On Monday I left my new home, headed for my new job in my new city. I would be lying if I said that the past two months have gone smoothly or have been extremely happy times for me. If you have never been to the northwest during the winter, here are a few things to expect: The sun comes up around 7:30, but it's often too cloudy to see that fiery ball in the sky. It sets around 4:30. It rains or drizzles 9 out of every 10 days. It can be depressing in the best of circumstances. However, I am starting to learn my way around my job and the city. Things are looking up. Now, though, I just realized what time it is and I need to start my drive up to Seattle to see Bradley this weekend! Ciao for now!
Friday, January 21, 2011
Thursday, November 18, 2010
Party on, Garth!
The party in Seattle is back on!!!! Whooo hoooo!

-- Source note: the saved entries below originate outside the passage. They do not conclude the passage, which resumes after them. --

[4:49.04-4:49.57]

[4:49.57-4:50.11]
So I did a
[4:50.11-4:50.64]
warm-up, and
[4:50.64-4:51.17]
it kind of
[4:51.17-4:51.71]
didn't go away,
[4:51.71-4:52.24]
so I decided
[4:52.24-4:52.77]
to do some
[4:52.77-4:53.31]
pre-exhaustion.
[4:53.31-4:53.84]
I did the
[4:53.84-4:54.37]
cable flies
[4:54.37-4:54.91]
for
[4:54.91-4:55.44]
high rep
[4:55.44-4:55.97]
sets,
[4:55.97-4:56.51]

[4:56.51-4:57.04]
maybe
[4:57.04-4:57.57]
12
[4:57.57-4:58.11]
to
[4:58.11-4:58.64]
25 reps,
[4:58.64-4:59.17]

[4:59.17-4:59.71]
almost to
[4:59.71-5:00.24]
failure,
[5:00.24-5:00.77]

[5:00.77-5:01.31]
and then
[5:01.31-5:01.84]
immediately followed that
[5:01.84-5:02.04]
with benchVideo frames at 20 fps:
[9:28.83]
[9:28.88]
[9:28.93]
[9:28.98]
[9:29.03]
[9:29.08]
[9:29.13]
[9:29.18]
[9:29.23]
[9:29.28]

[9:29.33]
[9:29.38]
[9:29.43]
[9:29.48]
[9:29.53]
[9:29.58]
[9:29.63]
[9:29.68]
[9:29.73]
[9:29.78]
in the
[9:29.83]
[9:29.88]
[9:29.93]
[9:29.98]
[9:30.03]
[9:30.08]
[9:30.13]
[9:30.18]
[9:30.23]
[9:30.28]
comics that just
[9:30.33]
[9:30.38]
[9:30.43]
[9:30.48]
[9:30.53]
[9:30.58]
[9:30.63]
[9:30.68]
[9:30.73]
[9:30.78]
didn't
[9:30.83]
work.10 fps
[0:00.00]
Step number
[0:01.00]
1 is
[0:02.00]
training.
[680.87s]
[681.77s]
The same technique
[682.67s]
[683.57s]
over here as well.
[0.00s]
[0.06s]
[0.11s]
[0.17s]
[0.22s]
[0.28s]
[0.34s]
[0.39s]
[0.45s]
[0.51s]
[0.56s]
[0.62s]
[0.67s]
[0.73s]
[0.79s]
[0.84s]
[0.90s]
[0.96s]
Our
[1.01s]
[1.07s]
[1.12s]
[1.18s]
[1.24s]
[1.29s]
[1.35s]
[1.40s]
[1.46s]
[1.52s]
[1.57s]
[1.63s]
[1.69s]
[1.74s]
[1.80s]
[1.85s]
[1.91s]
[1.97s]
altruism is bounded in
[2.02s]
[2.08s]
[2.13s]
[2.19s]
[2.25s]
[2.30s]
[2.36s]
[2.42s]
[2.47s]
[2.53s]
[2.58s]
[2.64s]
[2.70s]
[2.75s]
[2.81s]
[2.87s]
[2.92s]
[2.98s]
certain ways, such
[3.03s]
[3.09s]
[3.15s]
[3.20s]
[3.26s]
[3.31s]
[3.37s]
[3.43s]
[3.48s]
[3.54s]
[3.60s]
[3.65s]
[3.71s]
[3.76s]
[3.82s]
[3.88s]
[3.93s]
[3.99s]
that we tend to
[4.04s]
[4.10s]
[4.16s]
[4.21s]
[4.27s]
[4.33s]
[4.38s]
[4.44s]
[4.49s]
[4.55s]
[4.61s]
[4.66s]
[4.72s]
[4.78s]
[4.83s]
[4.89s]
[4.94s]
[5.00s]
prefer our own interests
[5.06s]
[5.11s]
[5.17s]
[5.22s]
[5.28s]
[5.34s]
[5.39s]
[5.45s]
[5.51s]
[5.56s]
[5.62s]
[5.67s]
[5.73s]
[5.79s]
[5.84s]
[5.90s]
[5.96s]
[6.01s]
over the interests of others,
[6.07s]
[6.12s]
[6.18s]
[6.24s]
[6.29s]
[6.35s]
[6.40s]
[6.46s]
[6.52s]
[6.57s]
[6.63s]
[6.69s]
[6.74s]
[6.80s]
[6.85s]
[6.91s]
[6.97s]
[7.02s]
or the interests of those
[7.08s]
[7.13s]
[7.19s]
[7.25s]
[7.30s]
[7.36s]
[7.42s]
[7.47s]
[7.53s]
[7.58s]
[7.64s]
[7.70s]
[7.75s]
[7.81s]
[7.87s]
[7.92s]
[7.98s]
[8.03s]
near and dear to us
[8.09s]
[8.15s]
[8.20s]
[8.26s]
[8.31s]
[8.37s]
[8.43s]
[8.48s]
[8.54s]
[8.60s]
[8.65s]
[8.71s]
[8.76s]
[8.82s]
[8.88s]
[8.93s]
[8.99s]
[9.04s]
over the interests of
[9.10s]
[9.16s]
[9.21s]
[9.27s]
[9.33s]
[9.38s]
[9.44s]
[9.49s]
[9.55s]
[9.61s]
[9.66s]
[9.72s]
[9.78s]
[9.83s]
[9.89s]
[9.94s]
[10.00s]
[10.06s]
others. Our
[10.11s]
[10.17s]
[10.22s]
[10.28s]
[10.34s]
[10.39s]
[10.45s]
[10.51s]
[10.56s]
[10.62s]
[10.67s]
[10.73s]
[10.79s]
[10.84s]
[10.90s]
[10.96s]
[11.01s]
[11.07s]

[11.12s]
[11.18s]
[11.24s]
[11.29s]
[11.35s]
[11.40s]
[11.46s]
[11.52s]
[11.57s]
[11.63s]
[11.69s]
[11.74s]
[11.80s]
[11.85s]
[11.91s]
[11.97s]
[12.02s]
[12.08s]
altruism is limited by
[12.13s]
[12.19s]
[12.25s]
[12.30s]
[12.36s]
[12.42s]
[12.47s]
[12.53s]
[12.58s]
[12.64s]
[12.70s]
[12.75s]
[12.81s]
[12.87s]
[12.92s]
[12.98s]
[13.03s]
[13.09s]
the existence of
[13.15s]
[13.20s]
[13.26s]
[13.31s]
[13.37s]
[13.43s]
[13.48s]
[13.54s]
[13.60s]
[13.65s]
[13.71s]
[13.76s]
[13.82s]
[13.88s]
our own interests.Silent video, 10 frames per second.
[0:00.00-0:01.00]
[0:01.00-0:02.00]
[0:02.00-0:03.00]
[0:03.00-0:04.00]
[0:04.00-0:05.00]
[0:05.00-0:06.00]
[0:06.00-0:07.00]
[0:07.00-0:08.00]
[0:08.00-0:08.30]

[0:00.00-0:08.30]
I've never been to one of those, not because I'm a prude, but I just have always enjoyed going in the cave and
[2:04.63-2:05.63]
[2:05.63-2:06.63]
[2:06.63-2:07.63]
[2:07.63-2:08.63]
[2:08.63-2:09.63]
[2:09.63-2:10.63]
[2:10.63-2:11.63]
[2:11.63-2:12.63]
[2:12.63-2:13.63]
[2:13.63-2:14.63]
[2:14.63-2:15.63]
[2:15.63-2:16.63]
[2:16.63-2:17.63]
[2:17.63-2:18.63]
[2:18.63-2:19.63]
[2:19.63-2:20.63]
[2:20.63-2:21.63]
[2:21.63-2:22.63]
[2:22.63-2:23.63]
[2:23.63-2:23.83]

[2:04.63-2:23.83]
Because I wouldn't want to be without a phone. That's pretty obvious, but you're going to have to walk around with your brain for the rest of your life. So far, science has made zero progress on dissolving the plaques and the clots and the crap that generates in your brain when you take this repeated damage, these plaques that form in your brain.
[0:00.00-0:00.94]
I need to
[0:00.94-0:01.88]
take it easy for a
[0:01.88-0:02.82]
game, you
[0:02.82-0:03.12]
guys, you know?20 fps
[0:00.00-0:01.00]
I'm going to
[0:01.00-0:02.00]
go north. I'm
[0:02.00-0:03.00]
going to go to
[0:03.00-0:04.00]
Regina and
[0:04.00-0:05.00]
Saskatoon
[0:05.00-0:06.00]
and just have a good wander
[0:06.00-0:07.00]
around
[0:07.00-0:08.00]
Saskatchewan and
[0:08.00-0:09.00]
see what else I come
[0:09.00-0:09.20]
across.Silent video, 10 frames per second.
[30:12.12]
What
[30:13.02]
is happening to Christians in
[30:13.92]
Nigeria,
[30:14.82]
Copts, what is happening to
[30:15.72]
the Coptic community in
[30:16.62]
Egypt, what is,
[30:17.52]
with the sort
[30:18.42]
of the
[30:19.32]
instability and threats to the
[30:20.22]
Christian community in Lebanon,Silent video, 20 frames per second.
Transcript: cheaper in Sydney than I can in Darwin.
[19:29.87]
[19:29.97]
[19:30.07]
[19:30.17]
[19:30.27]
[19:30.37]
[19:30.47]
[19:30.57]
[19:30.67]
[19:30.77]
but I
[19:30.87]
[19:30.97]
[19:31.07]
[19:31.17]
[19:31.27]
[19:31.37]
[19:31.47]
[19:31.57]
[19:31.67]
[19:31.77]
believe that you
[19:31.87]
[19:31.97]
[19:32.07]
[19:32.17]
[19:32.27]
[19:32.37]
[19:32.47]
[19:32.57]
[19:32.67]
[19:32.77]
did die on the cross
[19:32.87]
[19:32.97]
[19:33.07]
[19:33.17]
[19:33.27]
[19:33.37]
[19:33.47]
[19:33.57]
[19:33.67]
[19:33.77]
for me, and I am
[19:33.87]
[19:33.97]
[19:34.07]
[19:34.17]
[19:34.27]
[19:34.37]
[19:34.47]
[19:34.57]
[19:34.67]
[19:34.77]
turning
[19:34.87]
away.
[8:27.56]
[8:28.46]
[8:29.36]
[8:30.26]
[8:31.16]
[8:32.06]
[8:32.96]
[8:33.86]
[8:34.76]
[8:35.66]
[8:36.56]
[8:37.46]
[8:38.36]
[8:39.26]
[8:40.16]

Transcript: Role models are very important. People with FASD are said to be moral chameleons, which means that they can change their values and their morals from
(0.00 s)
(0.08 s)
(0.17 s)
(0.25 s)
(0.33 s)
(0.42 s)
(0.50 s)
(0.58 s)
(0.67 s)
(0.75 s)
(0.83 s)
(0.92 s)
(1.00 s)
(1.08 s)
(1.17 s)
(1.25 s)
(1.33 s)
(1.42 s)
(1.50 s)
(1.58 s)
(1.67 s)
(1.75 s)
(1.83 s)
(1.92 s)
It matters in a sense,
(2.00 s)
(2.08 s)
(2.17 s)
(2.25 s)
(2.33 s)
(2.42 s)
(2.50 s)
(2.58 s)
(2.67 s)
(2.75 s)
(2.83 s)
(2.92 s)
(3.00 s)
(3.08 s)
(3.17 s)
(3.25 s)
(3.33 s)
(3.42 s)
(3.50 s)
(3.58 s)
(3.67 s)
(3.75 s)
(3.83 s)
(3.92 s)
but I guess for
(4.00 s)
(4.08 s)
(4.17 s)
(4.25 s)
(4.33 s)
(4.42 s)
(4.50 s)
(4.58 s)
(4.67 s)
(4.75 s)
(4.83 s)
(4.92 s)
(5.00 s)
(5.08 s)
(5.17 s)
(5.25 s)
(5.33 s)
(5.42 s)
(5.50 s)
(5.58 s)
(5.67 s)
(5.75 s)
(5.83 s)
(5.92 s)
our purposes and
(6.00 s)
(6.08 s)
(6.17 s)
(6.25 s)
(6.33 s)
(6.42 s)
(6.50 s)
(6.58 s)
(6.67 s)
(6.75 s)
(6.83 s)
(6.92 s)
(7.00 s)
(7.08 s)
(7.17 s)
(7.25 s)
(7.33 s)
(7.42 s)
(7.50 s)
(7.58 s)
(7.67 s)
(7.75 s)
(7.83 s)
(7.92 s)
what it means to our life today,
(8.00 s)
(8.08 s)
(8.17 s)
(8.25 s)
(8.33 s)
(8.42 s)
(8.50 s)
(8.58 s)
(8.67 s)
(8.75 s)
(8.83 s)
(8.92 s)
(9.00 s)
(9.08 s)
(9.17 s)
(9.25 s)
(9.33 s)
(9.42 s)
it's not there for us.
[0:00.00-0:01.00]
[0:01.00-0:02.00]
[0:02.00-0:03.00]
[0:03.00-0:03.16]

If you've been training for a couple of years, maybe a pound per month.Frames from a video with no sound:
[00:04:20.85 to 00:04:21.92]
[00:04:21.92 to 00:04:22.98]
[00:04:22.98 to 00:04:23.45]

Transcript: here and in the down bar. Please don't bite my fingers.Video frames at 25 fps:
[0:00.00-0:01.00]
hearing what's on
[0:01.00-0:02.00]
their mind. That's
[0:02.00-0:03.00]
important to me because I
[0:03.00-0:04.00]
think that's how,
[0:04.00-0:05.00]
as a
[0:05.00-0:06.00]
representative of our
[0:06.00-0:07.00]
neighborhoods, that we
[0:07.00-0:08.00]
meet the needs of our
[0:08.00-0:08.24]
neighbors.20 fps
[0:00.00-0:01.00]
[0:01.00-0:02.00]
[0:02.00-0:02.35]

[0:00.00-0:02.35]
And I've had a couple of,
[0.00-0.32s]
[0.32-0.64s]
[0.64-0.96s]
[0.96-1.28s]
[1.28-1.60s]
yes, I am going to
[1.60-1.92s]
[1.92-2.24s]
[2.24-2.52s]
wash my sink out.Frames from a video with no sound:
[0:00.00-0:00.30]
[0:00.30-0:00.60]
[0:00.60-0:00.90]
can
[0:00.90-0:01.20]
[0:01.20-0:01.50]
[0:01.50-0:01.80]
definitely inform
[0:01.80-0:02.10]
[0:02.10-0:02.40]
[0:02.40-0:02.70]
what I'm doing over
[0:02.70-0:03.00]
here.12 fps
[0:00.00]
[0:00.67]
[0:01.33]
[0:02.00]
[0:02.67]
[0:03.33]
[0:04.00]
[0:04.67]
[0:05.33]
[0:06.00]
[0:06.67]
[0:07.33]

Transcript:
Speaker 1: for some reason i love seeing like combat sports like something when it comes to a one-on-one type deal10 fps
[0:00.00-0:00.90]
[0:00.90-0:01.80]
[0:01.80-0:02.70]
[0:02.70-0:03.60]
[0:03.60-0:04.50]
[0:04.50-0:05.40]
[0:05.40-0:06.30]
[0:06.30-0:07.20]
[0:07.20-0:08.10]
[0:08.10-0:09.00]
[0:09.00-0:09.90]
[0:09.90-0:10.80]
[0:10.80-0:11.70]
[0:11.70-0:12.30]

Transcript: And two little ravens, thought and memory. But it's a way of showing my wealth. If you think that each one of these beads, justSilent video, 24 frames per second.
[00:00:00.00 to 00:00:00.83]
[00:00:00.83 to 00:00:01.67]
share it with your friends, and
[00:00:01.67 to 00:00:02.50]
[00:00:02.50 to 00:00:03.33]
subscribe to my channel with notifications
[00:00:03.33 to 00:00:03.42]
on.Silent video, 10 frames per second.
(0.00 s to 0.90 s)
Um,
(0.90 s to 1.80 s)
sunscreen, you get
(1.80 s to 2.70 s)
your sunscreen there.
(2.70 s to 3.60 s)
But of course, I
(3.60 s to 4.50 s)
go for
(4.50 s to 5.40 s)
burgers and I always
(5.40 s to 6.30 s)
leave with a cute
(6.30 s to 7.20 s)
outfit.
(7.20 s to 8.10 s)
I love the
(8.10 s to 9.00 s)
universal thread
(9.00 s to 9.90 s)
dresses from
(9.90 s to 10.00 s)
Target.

After canceling it, I just felt awful. It just didn't feel right, so I texted Bradley that I wanted to make the party back on. He wrote back that he really, really, really didn't want it. I wrote back that I really, really, really did. That night we spoke on the phone. Things got a little heated in that I wanted to do the brunch at the venue with the catering, cupcakes and the whole nine. He wanted nothing at all. However, we reached a compromise - we almost always do - and this is why we are getting married.
His concern with the brunch was that it was going to be way out of our budget and was essentially a 2nd wedding. He felt it was too much to ask people to attend a cruise and a party. When I pointed out that the party would be for people who couldn't make the cruise, he asked me how many weddings I wanted to have to make sure everyone got to celebrate with us. He felt it was over-the-top.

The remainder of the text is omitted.